_WHAT NEEDS TO BE DONE:_
The required output is the exact text of the lines from the line containing "(13.00 s to 13.20 s)" through the final line below, inclusive, without pictures.

###

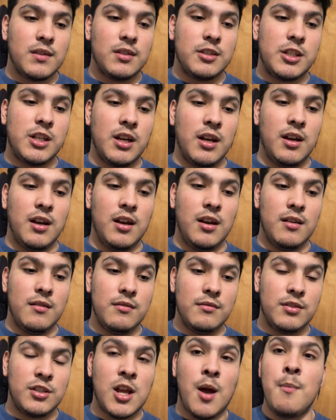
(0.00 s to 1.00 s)
to
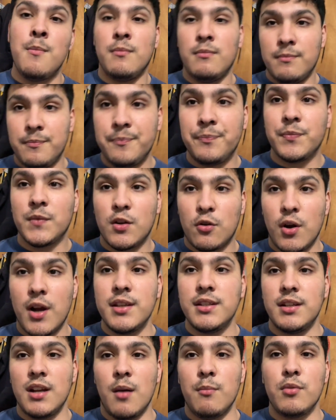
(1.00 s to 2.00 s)
some
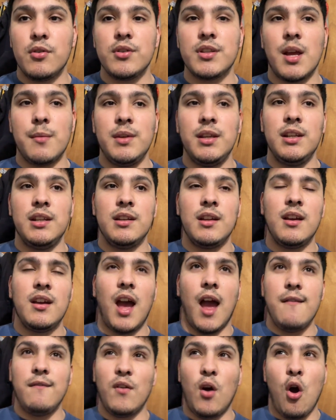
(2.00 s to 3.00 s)
crazy numbers. I mean,
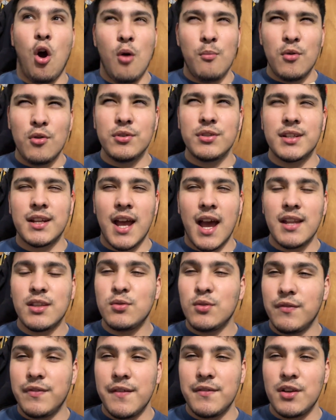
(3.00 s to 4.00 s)
I've almost got
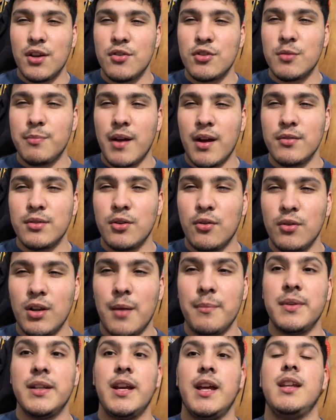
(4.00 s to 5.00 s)
to a 1,500 pound total.
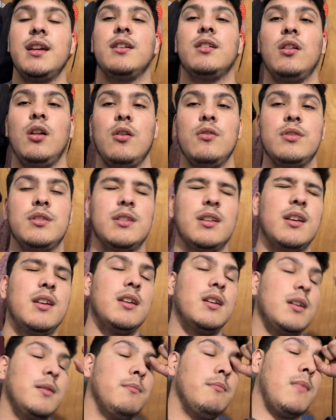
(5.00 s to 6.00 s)
I'm getting close.
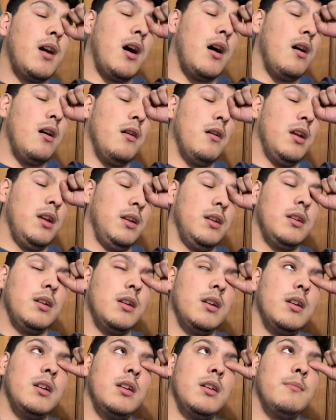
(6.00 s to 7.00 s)
My
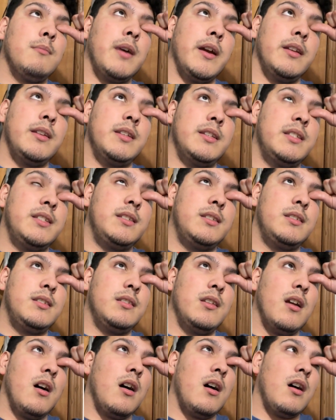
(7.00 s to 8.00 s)
my
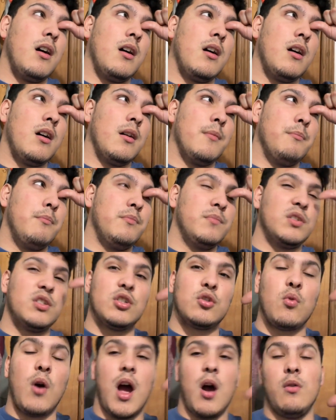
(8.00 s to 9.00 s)
uh,
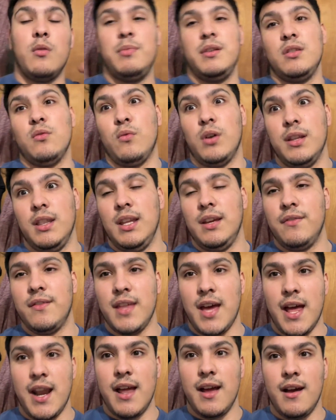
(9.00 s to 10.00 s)
squat would be the one lift
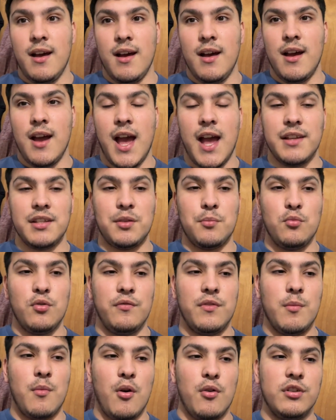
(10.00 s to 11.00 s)
that uh, has to move
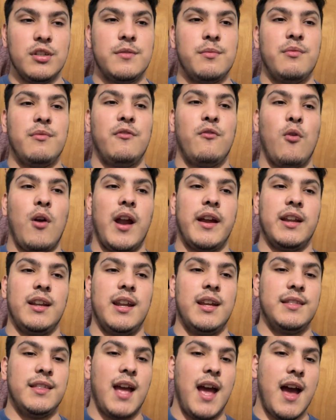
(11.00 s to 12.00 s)
the most before I can
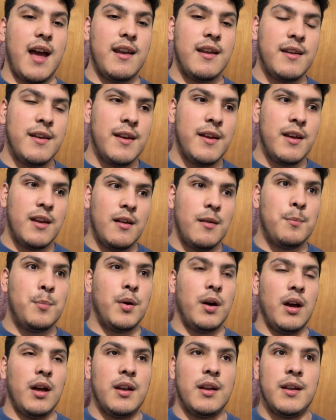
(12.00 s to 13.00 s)
hit that.
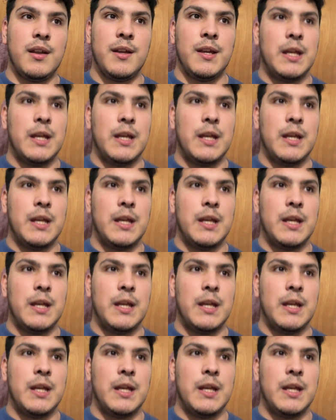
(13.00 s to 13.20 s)
But,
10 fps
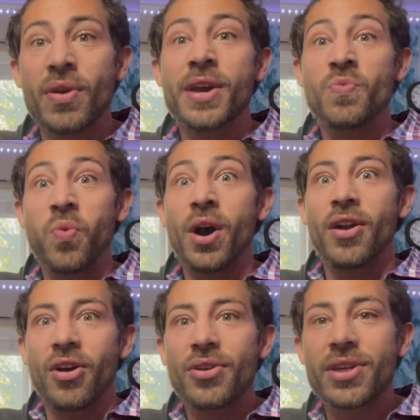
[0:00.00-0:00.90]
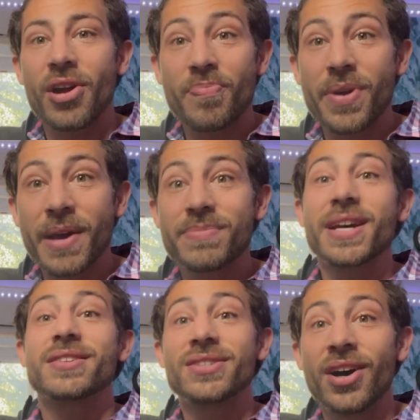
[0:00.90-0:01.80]
and what are the RPMs
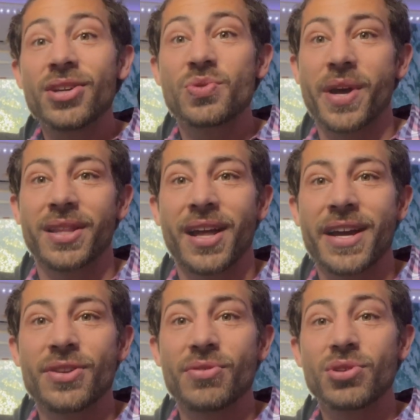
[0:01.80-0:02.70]
that does redline you,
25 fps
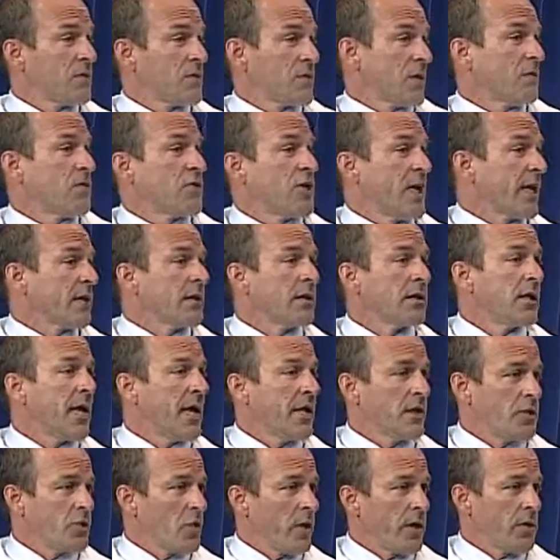subjected
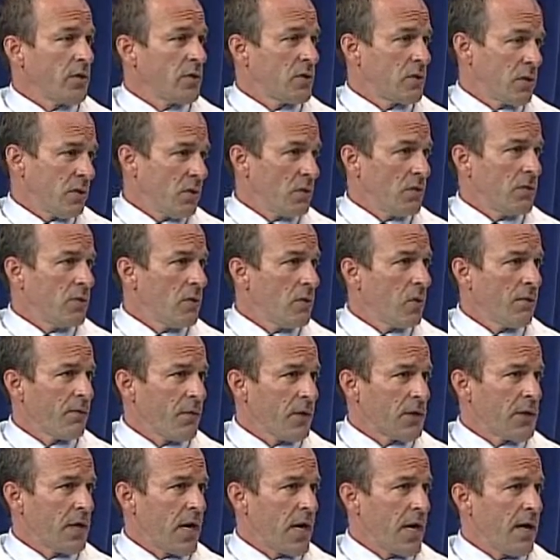that joint to
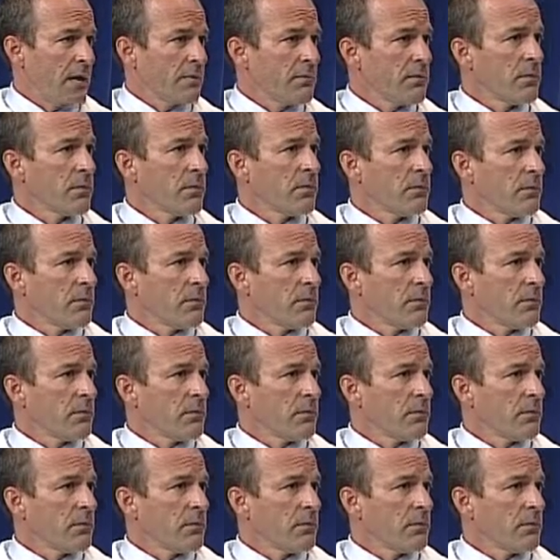over time.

###

_WRITTEN REPLY:_
(13.00 s to 13.20 s)
But,
10 fps
[0:00.00-0:00.90]
[0:00.90-0:01.80]
and what are the RPMs
[0:01.80-0:02.70]
that does redline you,
25 fps
subjected
that joint to
over time.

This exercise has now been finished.